The physicians at the Medical Eye Center through their dilated ophthalmologic exam will evaluate the health of your macula and advise you if any treatment or proactive measures can be instituted. We have the ability of photograph and measure the thickness of your macula to monitor for progression. Depending on the health of your macula the National Institute of Health’s AREDS vitamins or high energy visible light filters for your glasses may be suggested.
Once you are diagnosed with diabetes mellitus a comprehensive medical eye examination will be requested by your physician.
The physicians of the Medical Eye Center will be able to determine if the diabetes has begun to affect your eyes; hopefully before it affects your eye sight.
The most common ocular complication of diabetes mellitus on your eye is diabetic retinopathy; we will be able to determine if you have retinal damage or any other of the ocular complications of the disease. Diabetic retinopathy is the most frequent cause of new cases of blindness among adults age 20-74 years. According to the American Diabetic Association “during the first two decades, nearly all Type 1 diabetic patients develop retinopathy and greater than 60 % of patients with Type 2 diabetes have retinopathy.”
The longer duration that one has diabetes mellitus and the poorer the control the more likely you are to see the complications of the disease. Time marches on and we cannot control how long tone has diabetes mellitus but glycemic control is vital to limit the progression of the diabetic complications. The United Kingdom Prospective Diabetes Study has shown “for every percentage point decrease in the hemoglobin A1C there was a 35% reduction in the risk of microvascular complications.”
The physicians at the Medical Eye Center will work with you, your family and your physician to thoroughly evaluate your eyes for any diabetic complication and help institute treatment to prevent you from losing your vision.

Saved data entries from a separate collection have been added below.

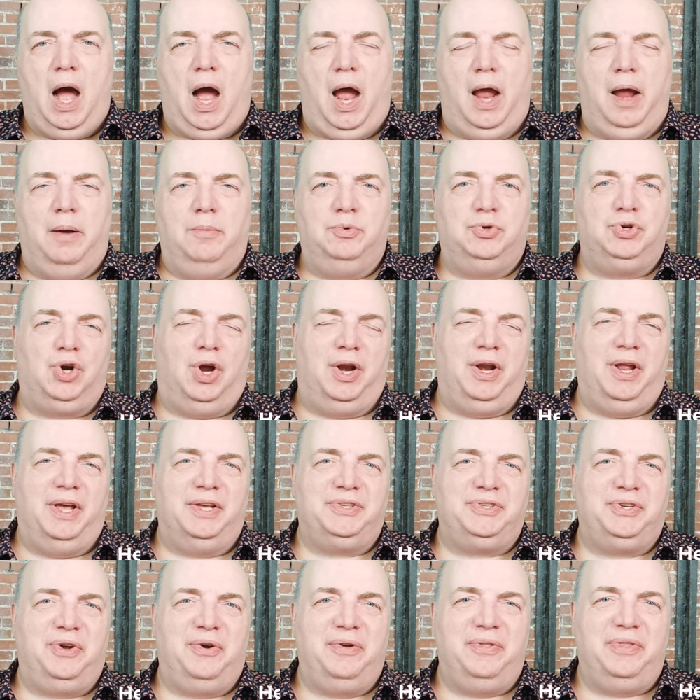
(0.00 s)
Hi, I'm Shawn
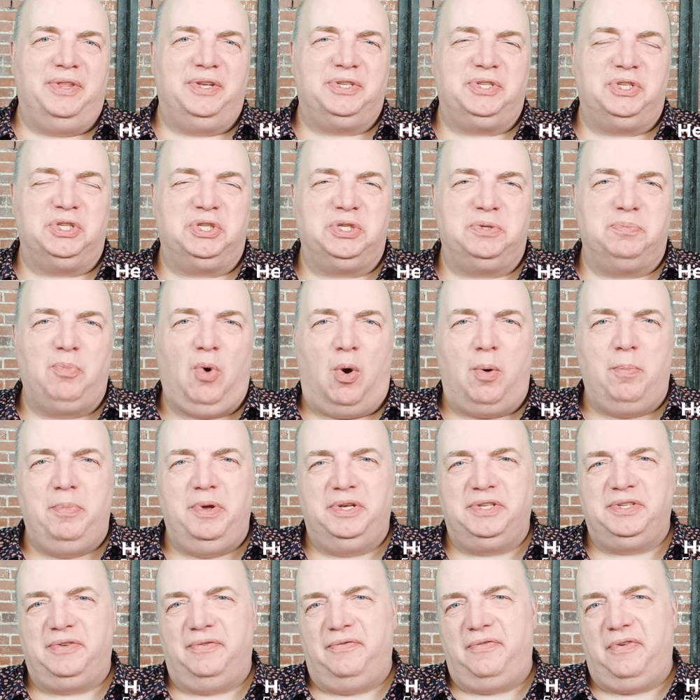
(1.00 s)
Hessinger, and this is Small
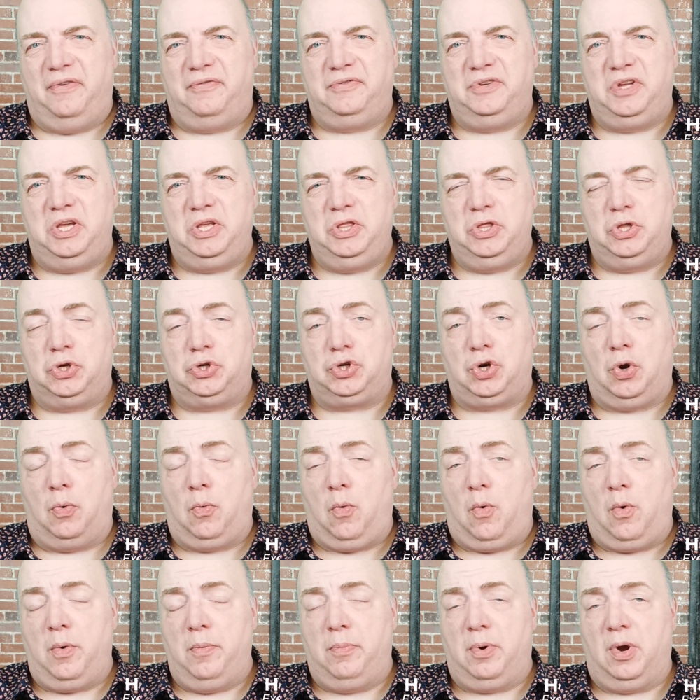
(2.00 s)
Biz in 15, the show
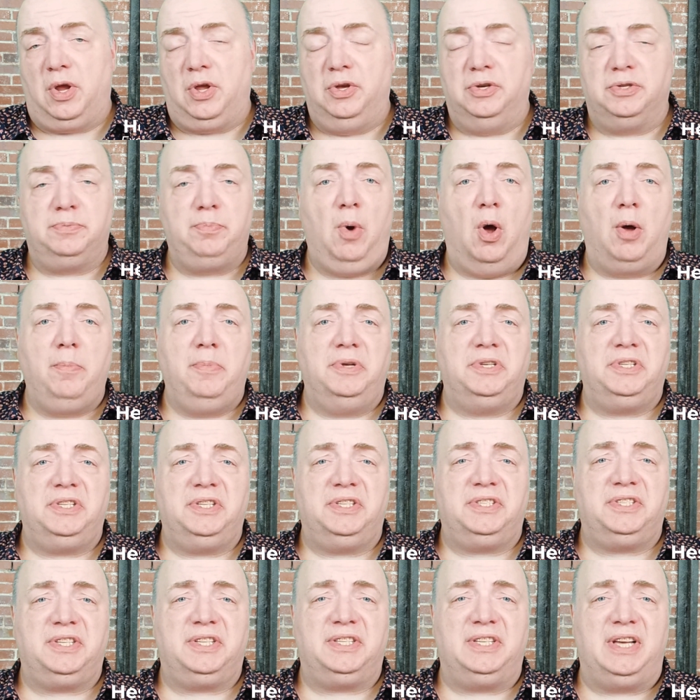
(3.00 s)
where we bring you small
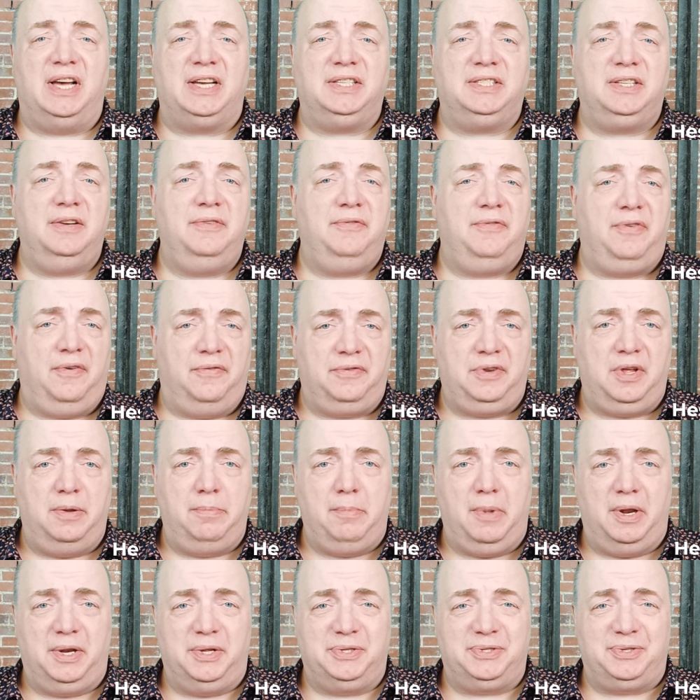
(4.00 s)
business success in 15
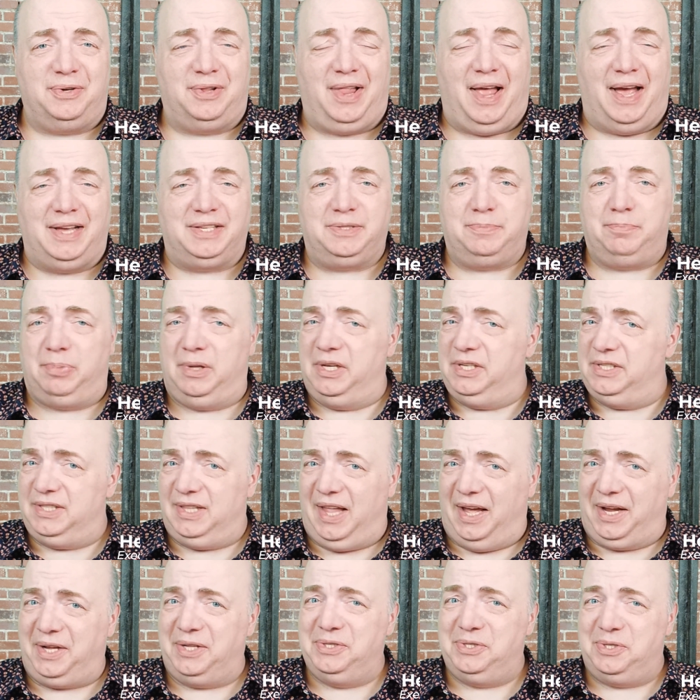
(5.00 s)
minutes or less. Please
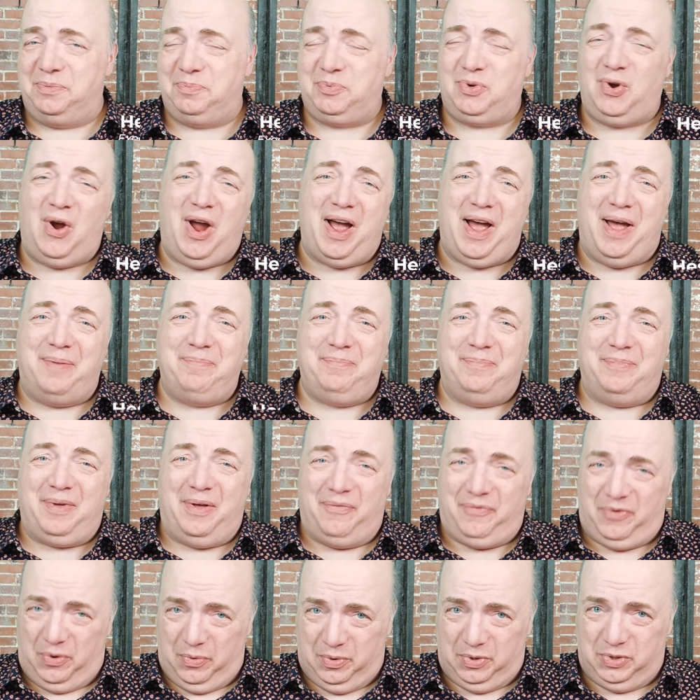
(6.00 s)
like and subscribe
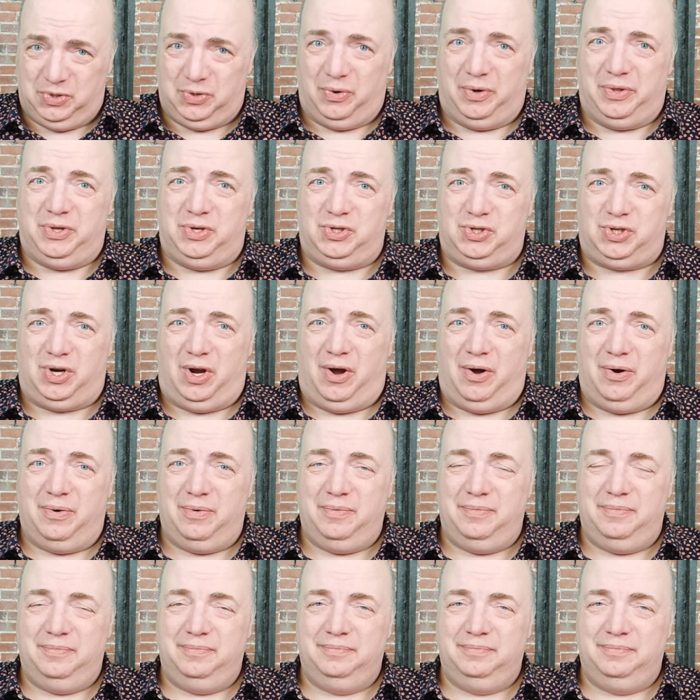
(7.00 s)
if you enjoy the show.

According to the National Eye Institute nearly five million Americans 50 years of age and older are estimated to have Dry Eyes. Dry eyes are more common in women than men and women who experience menopause prematurely are more likely to have eye surface damage. Fortunately we are not aware of our eyes unless we cannot see well or our eyes are uncomfortable. The symptoms of dry eye range from stinging or burning of the eye, a sandy or gritty feeling as if something is in the eye, excessive tearing, a decrease in tolerance to reading or computer work to fatigue, pain and redness. The causes of dry eye eyes also vary in their etiology ranging from infrequent blinking associated with staring at a computer to medical conditions such as the immune disorders Sjogren’s Syndrome and hyperthyroidism. The treatments available include lubricating drops and ointments , dietary supplements, cyclosporine and closing the openings in the lids where the tears drain into the back of the nose.

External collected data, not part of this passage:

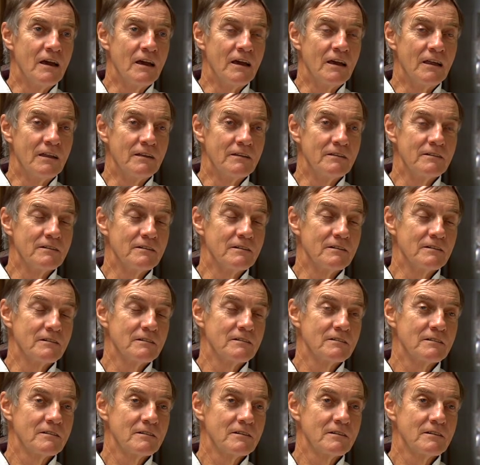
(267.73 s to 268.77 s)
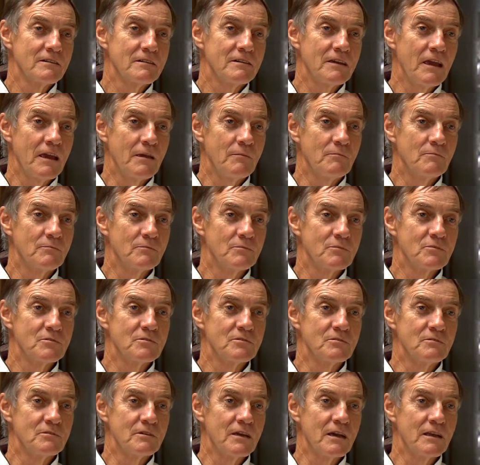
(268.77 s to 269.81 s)
and came
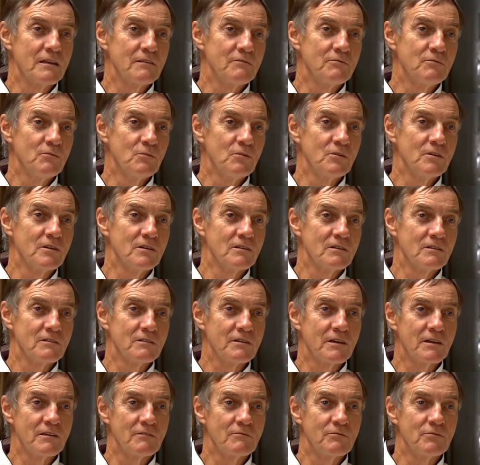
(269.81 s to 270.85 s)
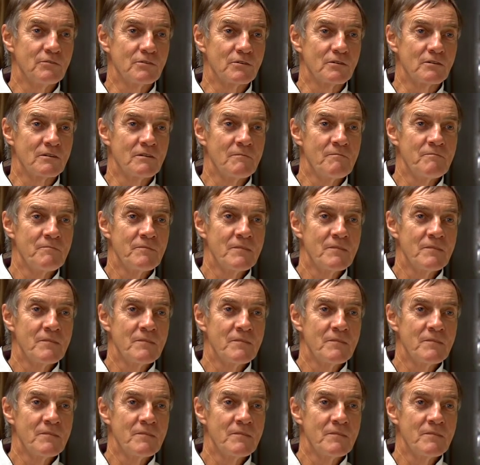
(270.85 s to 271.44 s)
to California looking for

The Medical Eye Center is an Accredited Dry Eye Center with a certified tear testing laboratory. The physicians of the Medical Eye Center will use various approaches to relieve your dry eye symptoms but the first priority is to determine if the etiology is a medical condition which needs to be addressed. Dry eye may be caused by diseases of glands in the eyelids, a symptom of chronic inflammation of the conjunctiva or from an inability of the eyelids to close completely during sleep. The complete ophthalmologic exam by the physician of the Medical Eye Center along with our tear testing laboratory will determine the etiology of the dry eye and then we will be able to advise the appropriate treatment.